Huh? Now you are out-rightly confused. Normally adventurers just die and then respawn, usually followed rather promptly by a lot of pain for you as they extract their . A new patch, or maybe a bug you muse. Then again, it could always be a trap. You realise that you cannot sit here all day as much as you'd originally have liked to, other than some initial amusement, squishing this bearded barnacle really isn't very exciting or vengeful. Besides your new book is out of reach from this position and you have no interest on re-reading this section of the Library. Somehow “Legal Codex’s and Philosophical Theories: A Post-Philosophical Interpretation of Societies and their Legal Systems in Alluvia” really isn't as invigorating a read as one might assume. Even more so as its 432 volumes long and written in sixteen different languages.

“Fine, I shall accept your surrender” You mutter, the words almost lost in the grating sound of your mouth moving.

He lets out a satisfying squeal of pain as you purposely shift your full weight onto him before standing up.

As he's about to stand up you grab him by this beard and yank him to his feet. You might as well keep him within punching distance if he's about to double cross you. You eye up the Dwarf as he slowly wobbles on his feet, weary of the fact that you have a hold of his beard and that he screamed like a girl when you yanked on his beard. His armour is bent, his face bloodied, and his hair matted with what is presumably more blood. Even in the candle light of the catacombs, he still looks bad enough that he'd have have fit right in at a field hospital during a grand tourney or a siege, he was thoroughly broken.

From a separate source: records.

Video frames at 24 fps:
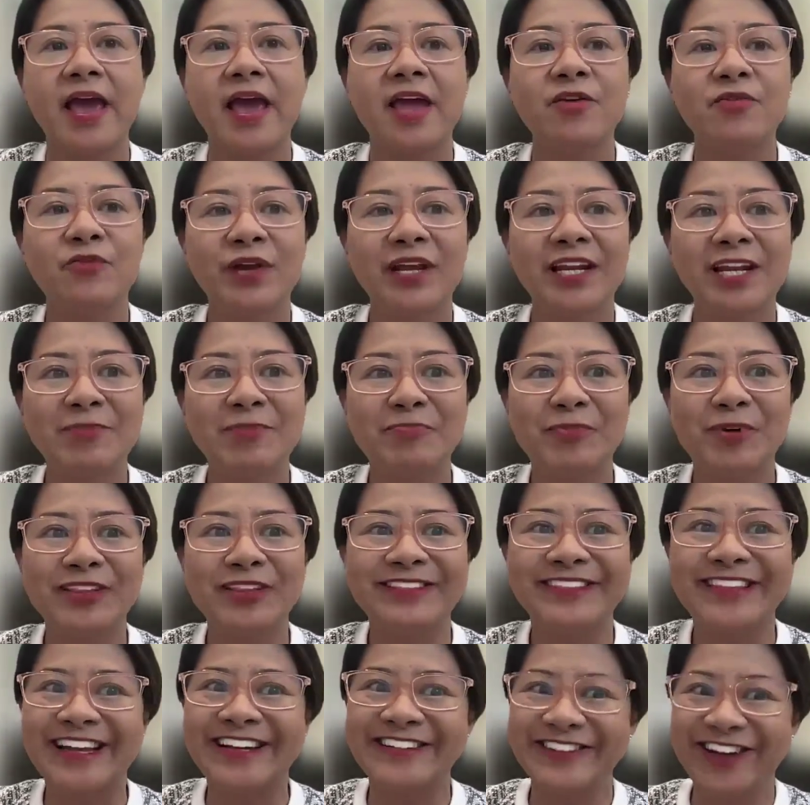and really
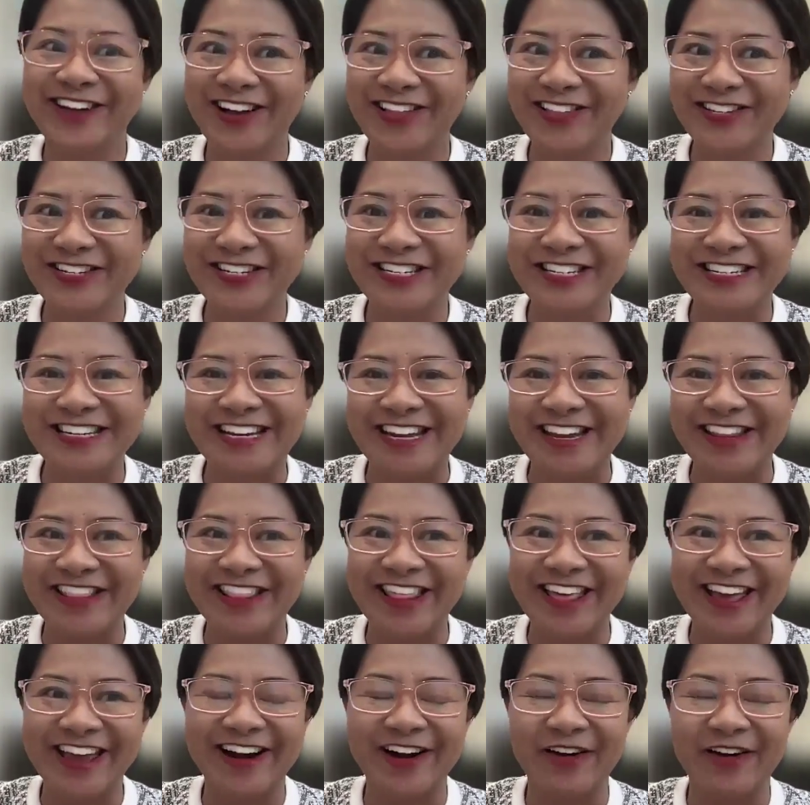put technology in
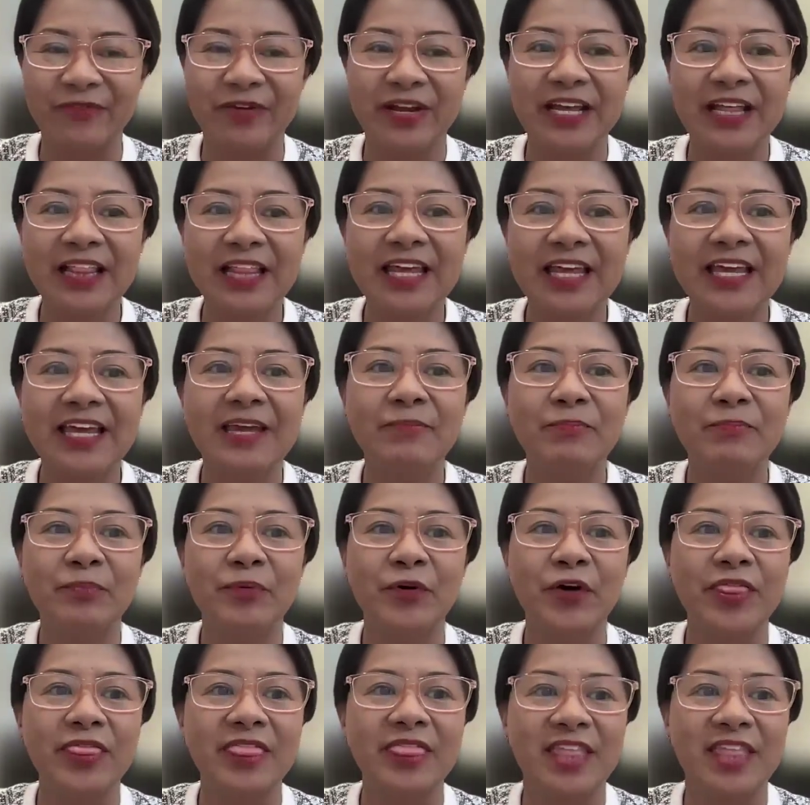there, really
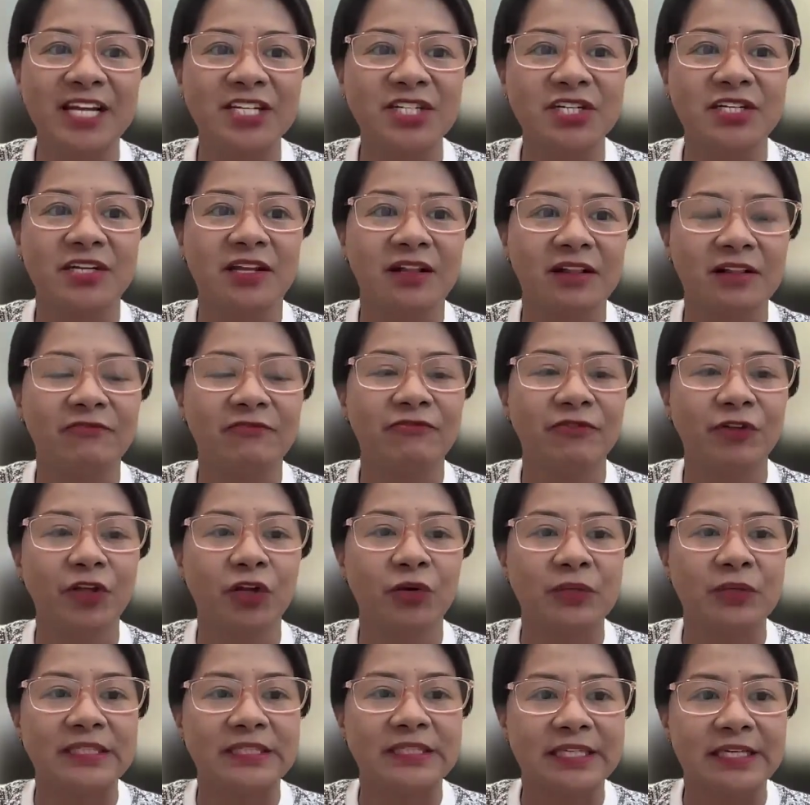put digital
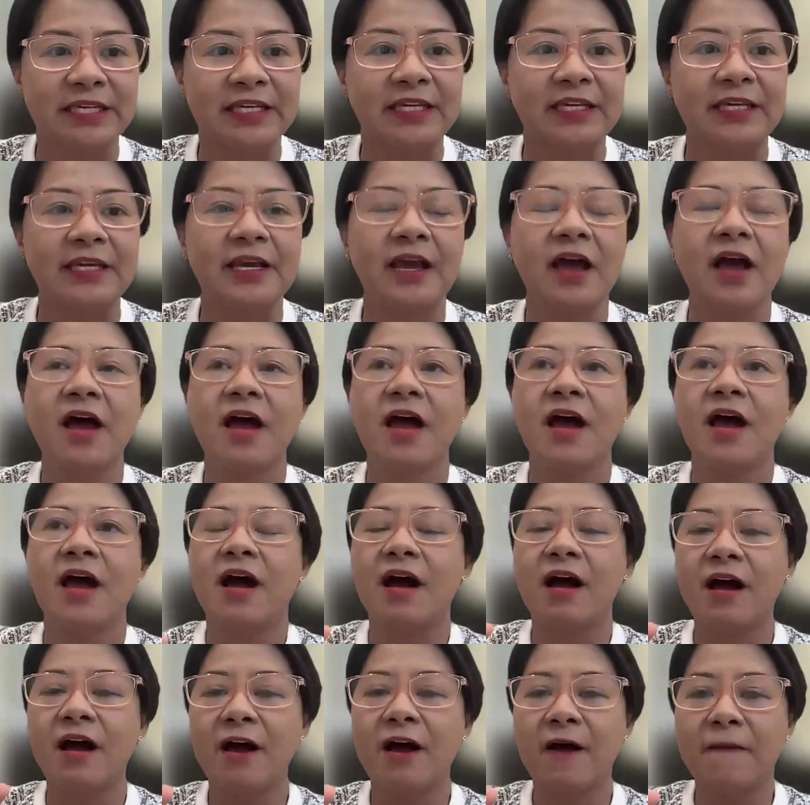fluency
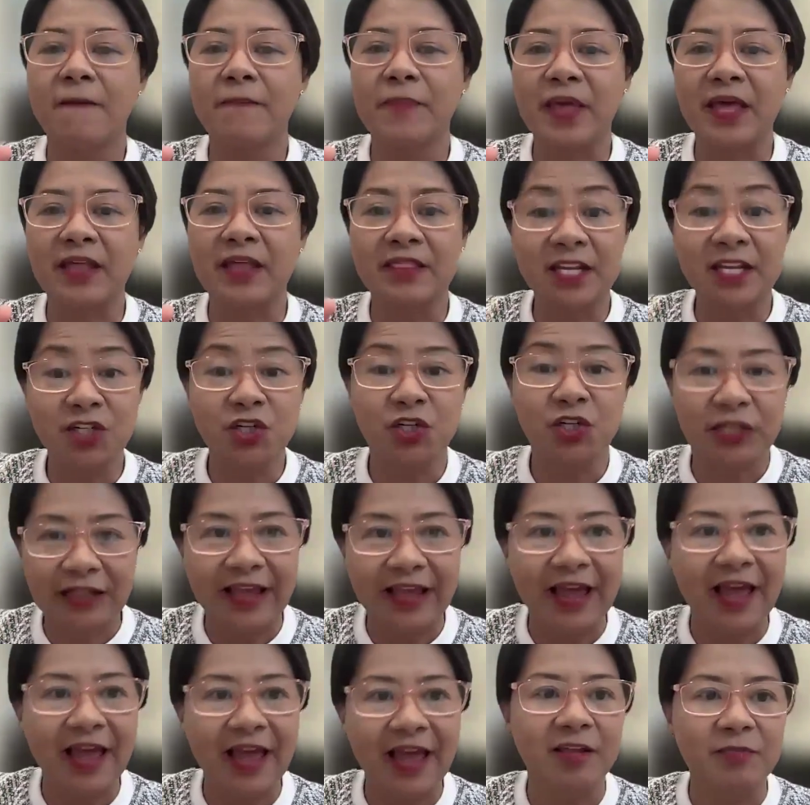and
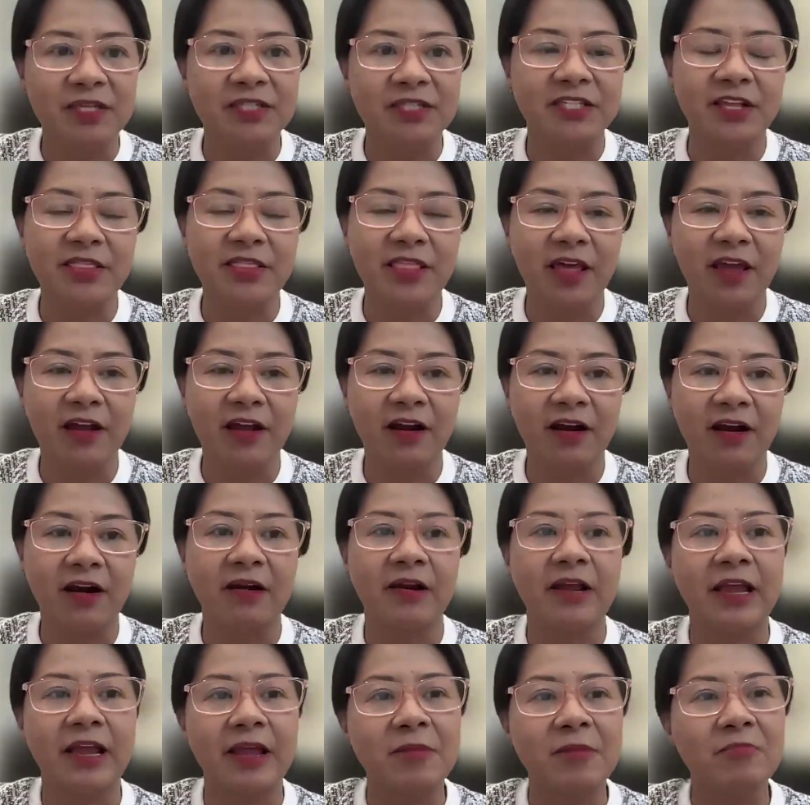digital elements in
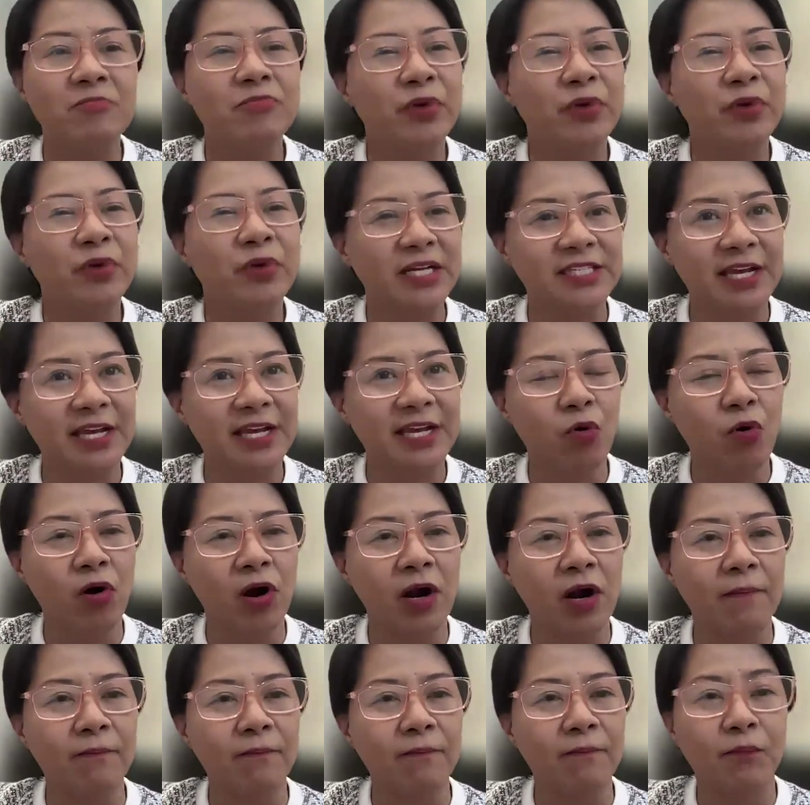there, embracing
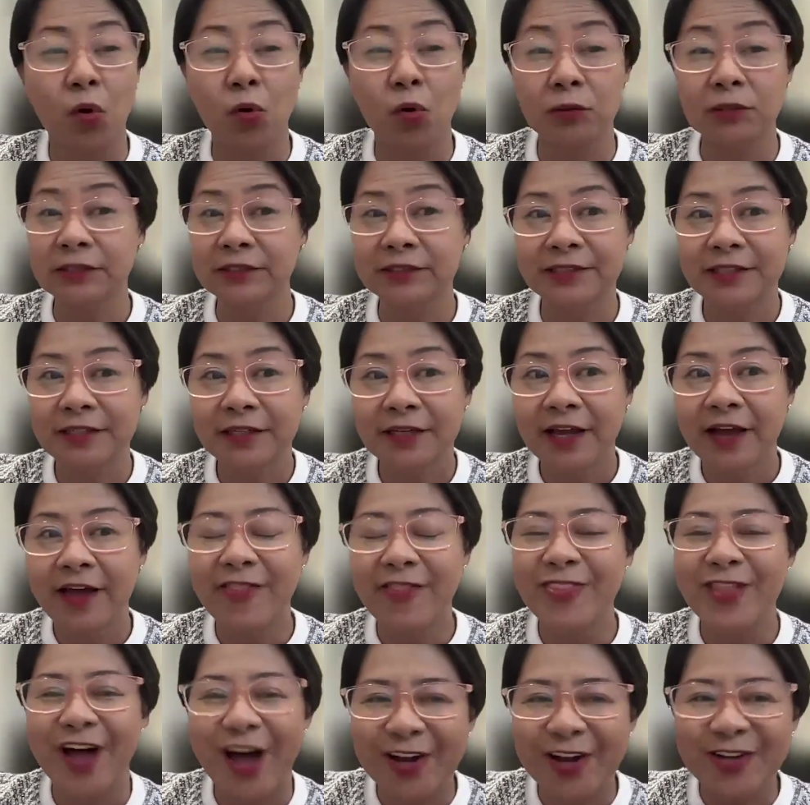more bold,
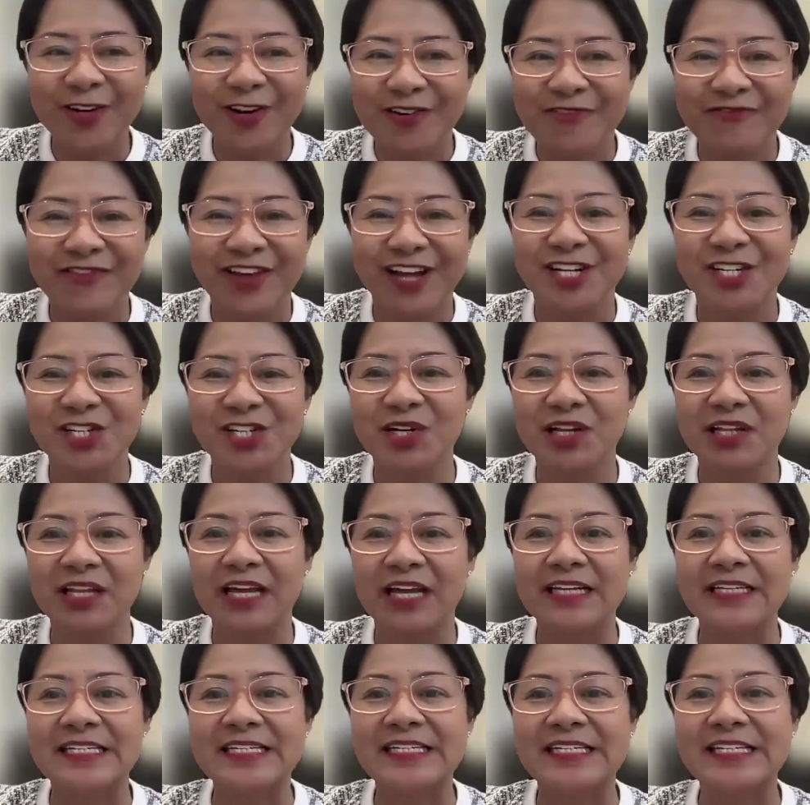non-conventional
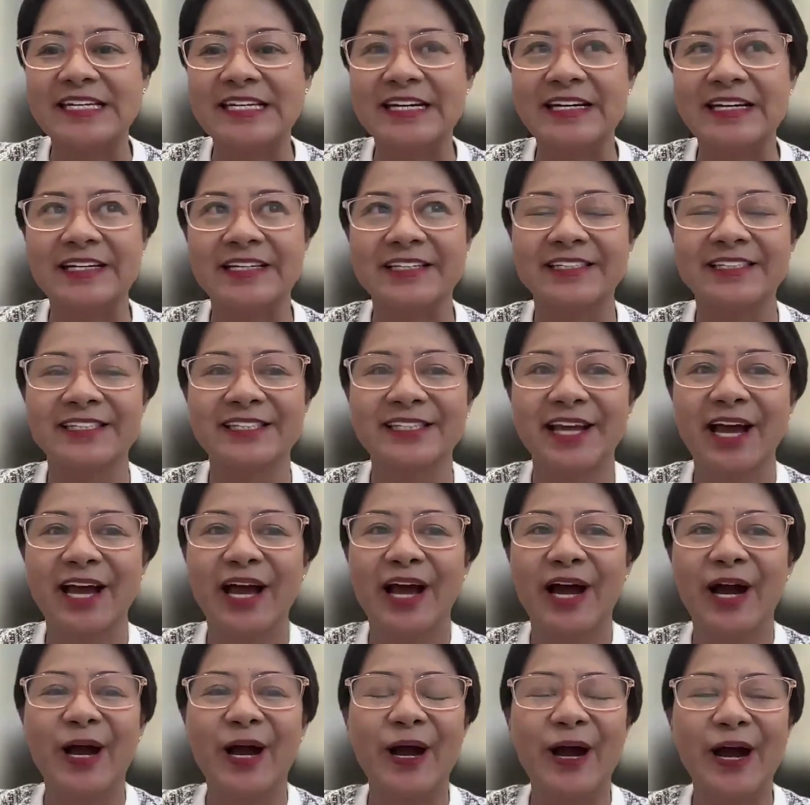ideas
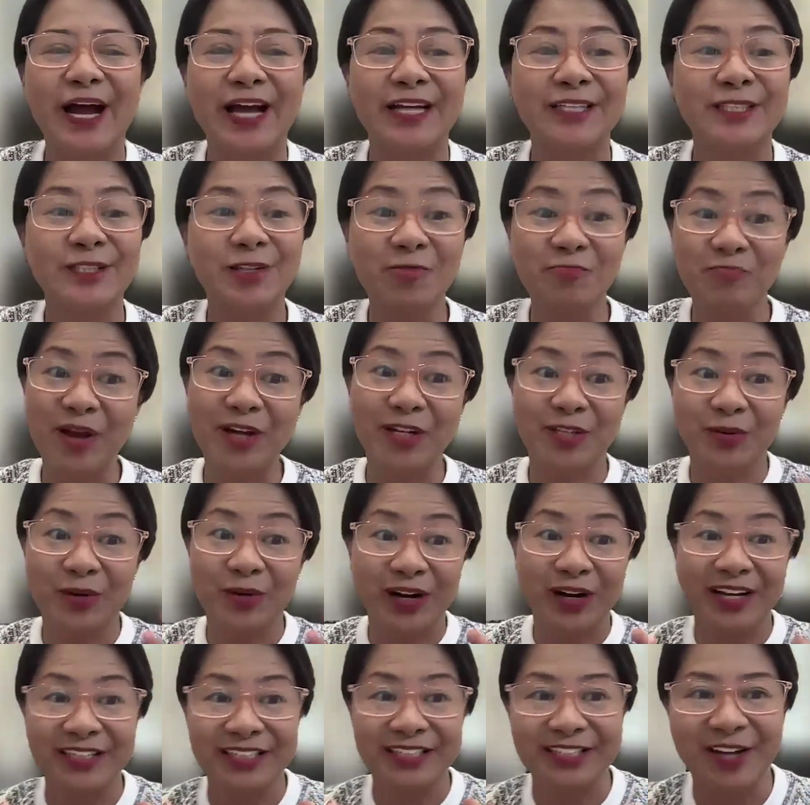as compared to
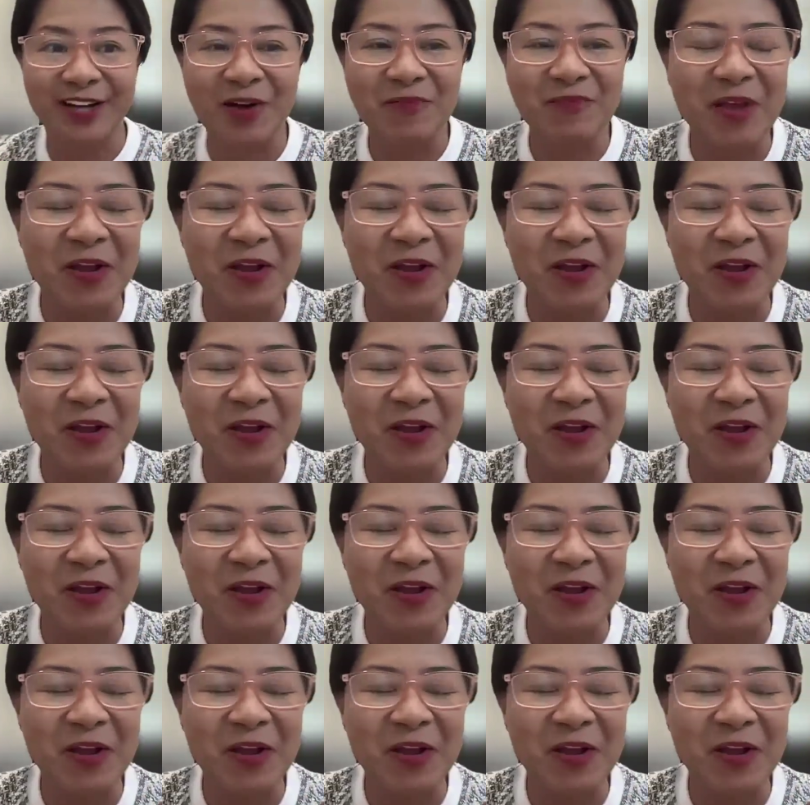us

“Common man, just let me surrender so I can leave already!” Begs the increasingly irritating Dwarf, his voice seemingly going even higher than you thought possible as he begins to panic.

You realise there must be an in-game mechanism of some sort causing this situation, otherwise the Dwarf would have certainly used the alchemical bomb that he clearly still has equipped on his belt. As you scroll through several menus you realise that you can access the subdued Dwarfs inventory. Is it worth the risk to look though it while he's still alive you ask yourself? You have him by the beard hairs, it is about as compromising a position a Dwarf can find himself in, short of being caught with his pants down, but still… something feels off, though maybe its just the excitement of victory waning but you're feeling a little paranoid about the whole situation.

Do you ruffle through his exposed inventory, or do you try to kill the Dwarf instead?